**WHAT YOU NEED TO DO**
Find and return every line of the data that contains the word "frames".

● ● ● ●

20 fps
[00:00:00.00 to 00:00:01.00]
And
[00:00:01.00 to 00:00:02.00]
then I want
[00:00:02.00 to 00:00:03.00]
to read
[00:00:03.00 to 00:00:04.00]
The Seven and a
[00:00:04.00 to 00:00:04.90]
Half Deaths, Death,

● ● ● ●

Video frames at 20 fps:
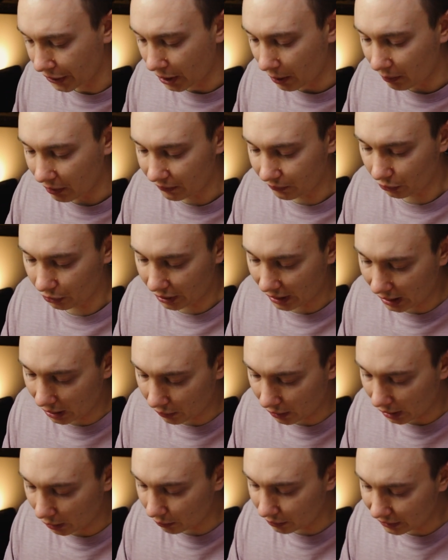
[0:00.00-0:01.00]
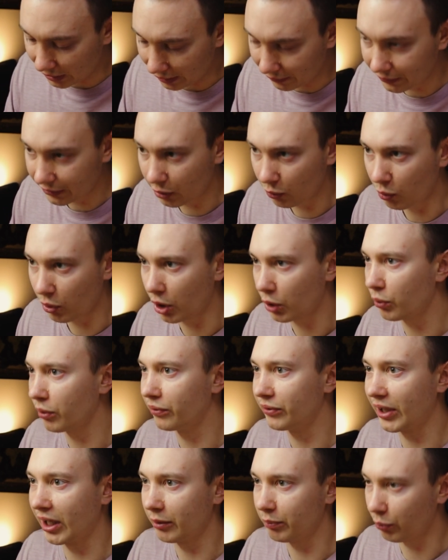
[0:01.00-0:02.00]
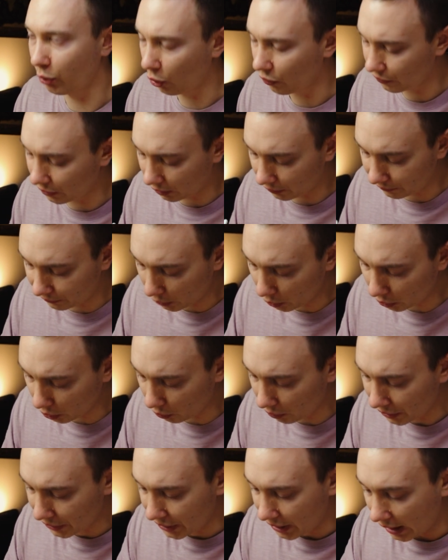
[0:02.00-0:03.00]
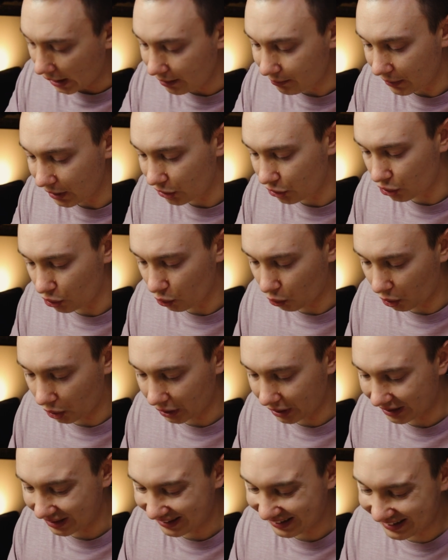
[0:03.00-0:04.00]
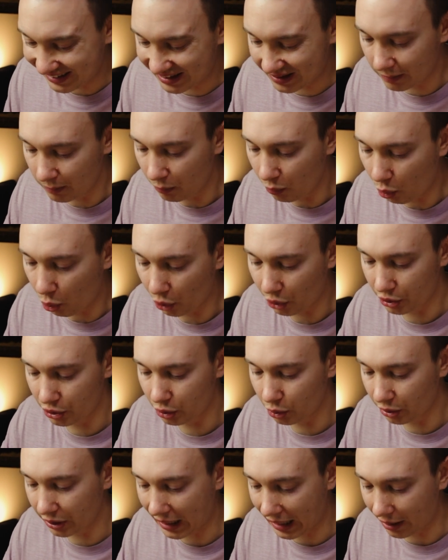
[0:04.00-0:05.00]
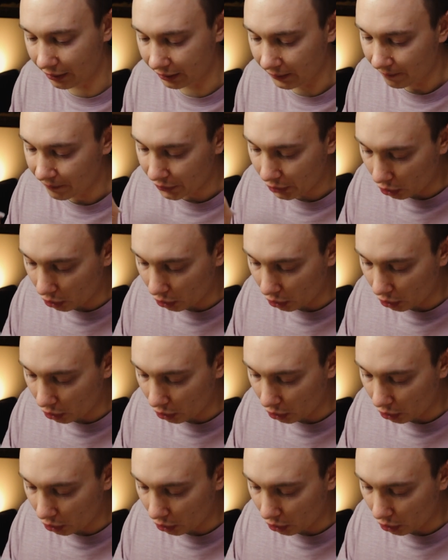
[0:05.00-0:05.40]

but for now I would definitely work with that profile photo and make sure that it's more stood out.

● ● ● ●

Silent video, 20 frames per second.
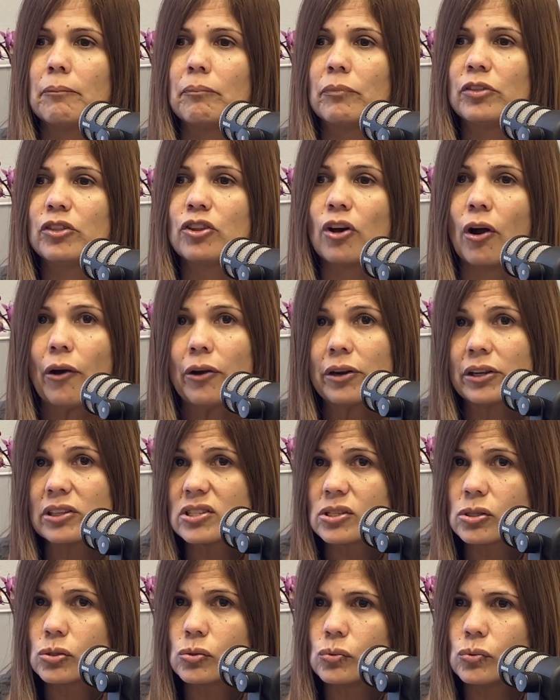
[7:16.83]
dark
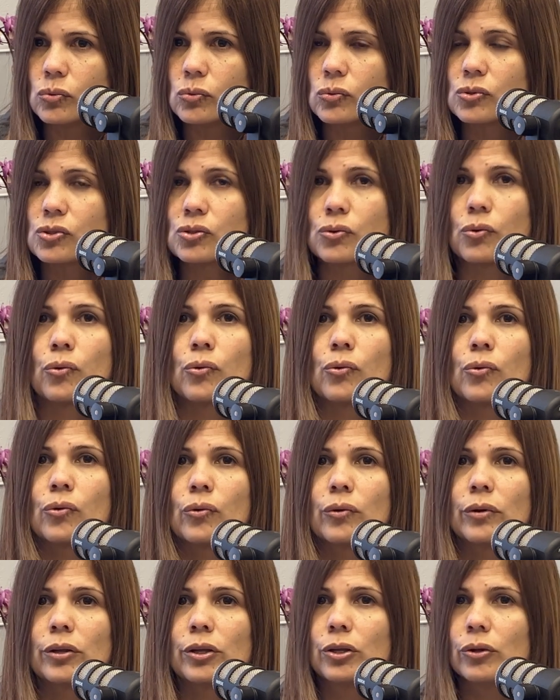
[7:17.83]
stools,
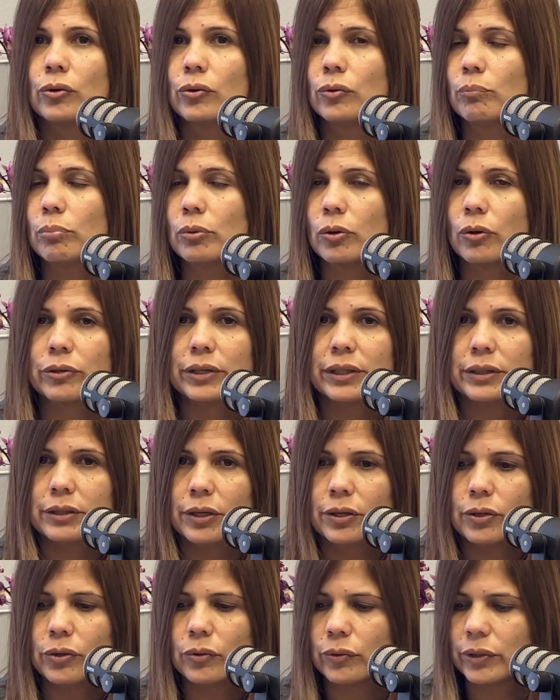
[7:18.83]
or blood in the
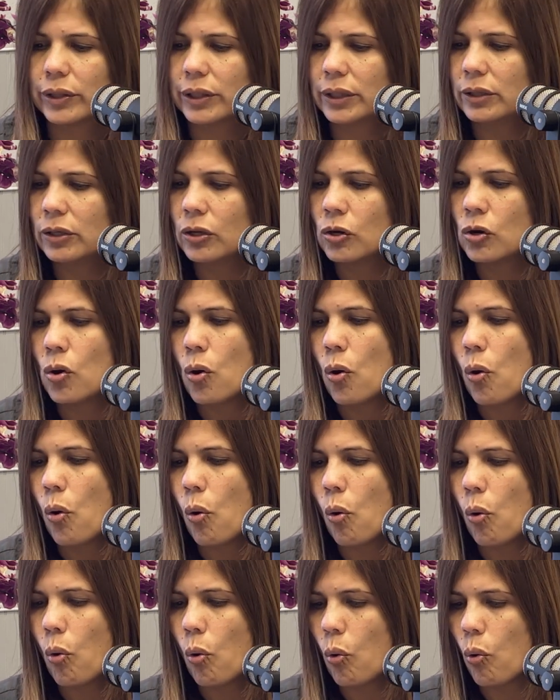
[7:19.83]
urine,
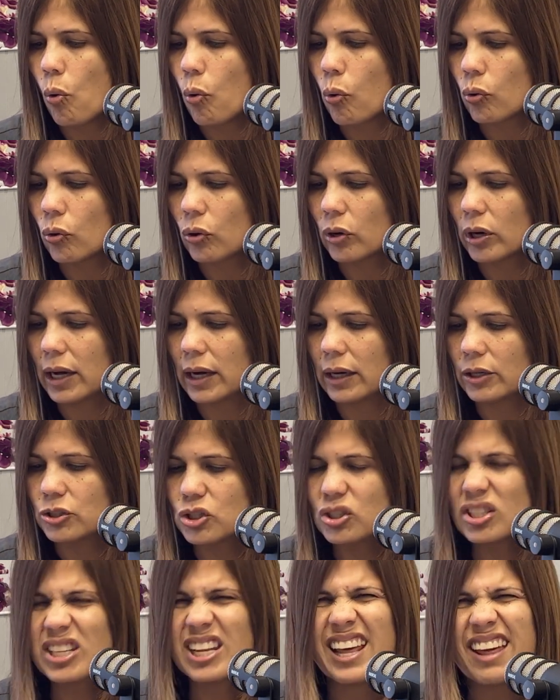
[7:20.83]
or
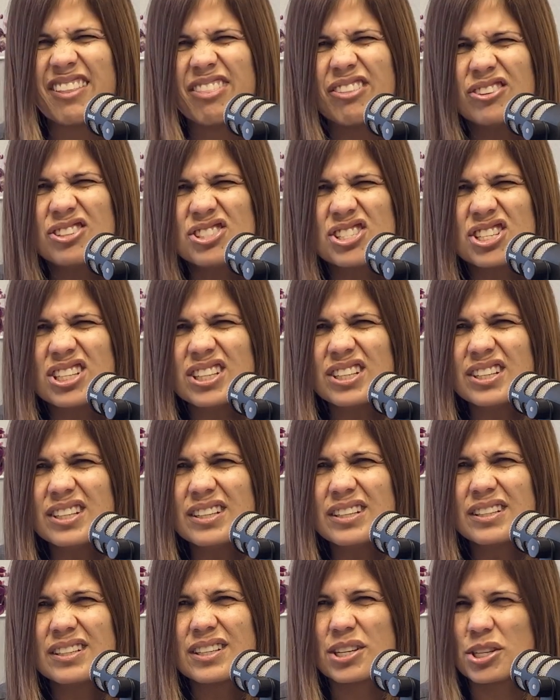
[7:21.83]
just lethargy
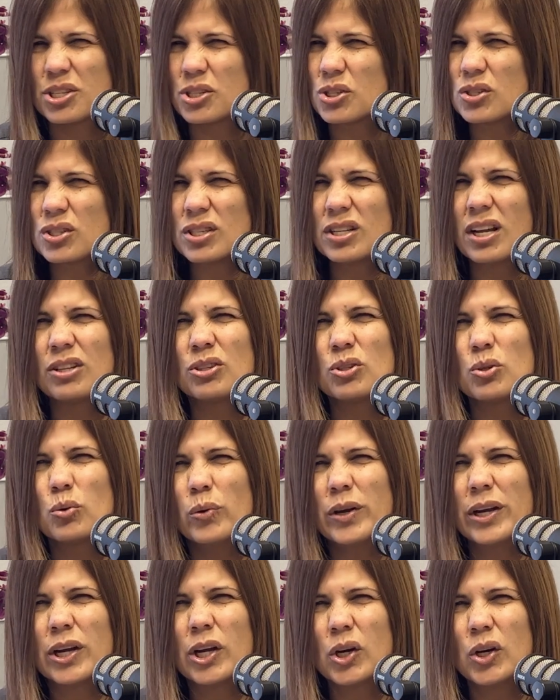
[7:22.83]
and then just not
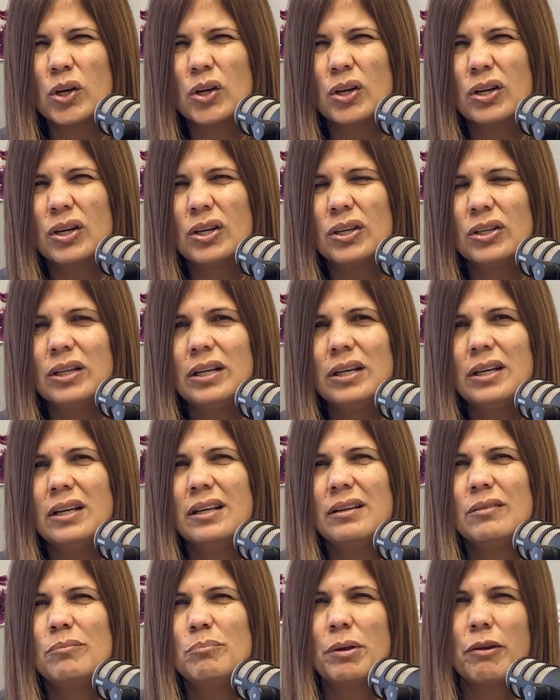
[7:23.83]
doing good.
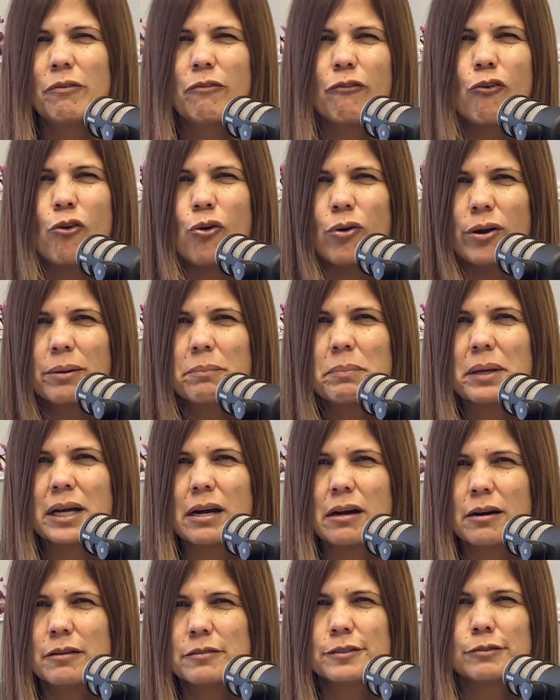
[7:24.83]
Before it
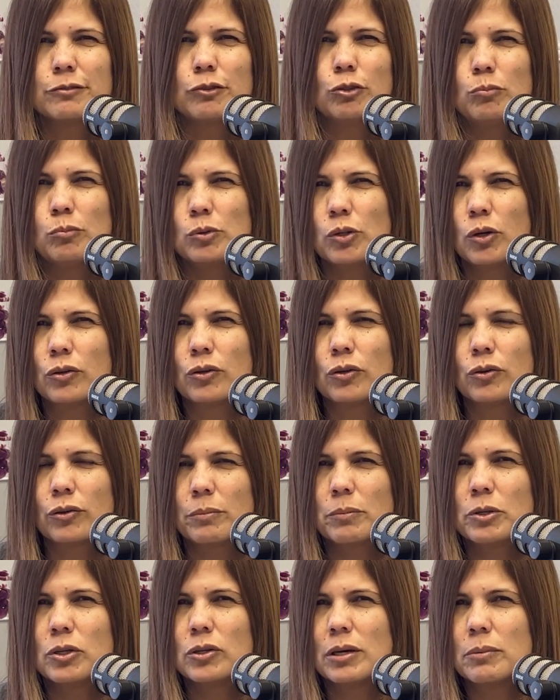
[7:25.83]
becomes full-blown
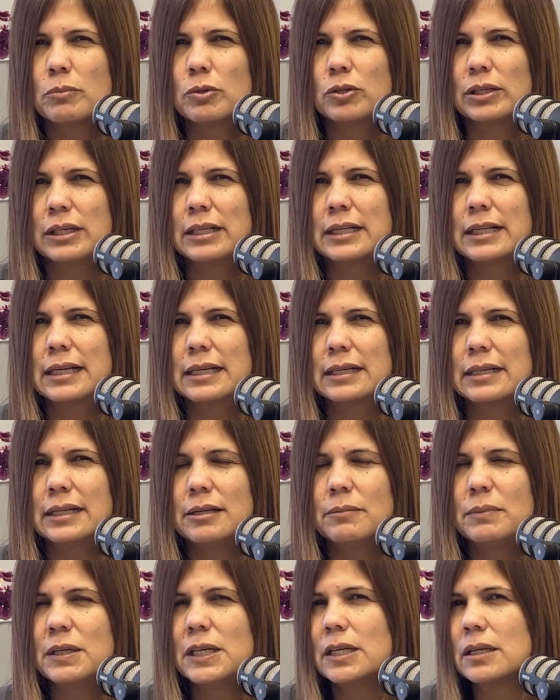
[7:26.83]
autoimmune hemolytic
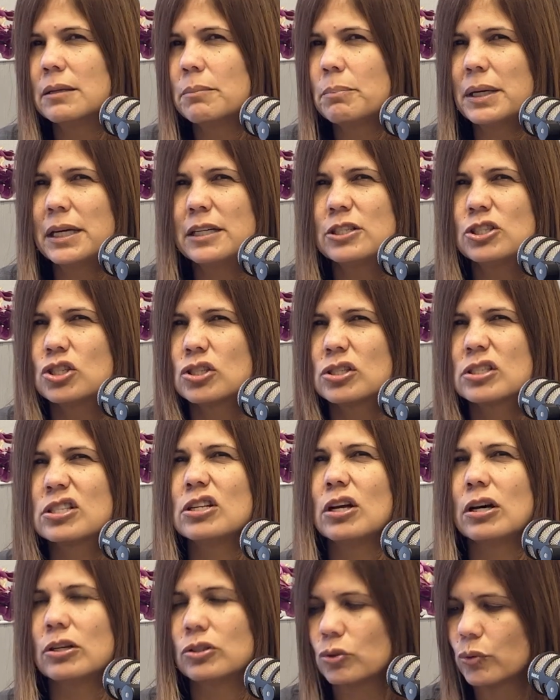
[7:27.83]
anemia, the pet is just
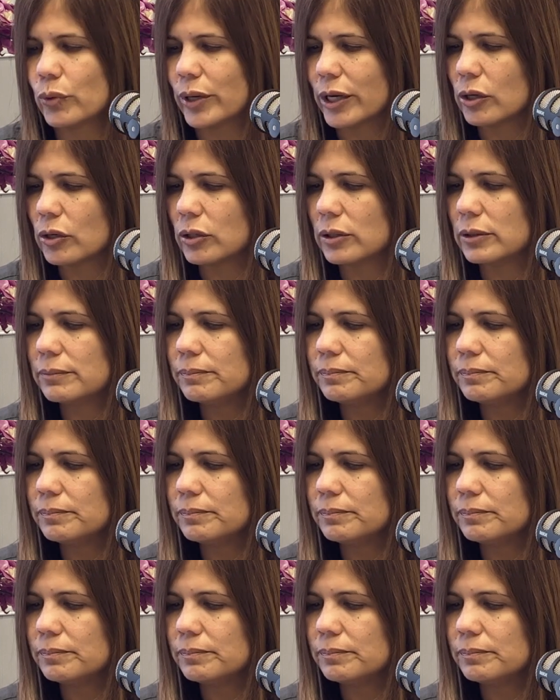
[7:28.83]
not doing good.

● ● ● ●

**SOLVED EXERCISE**
Video frames at 20 fps:
Silent video, 20 frames per second.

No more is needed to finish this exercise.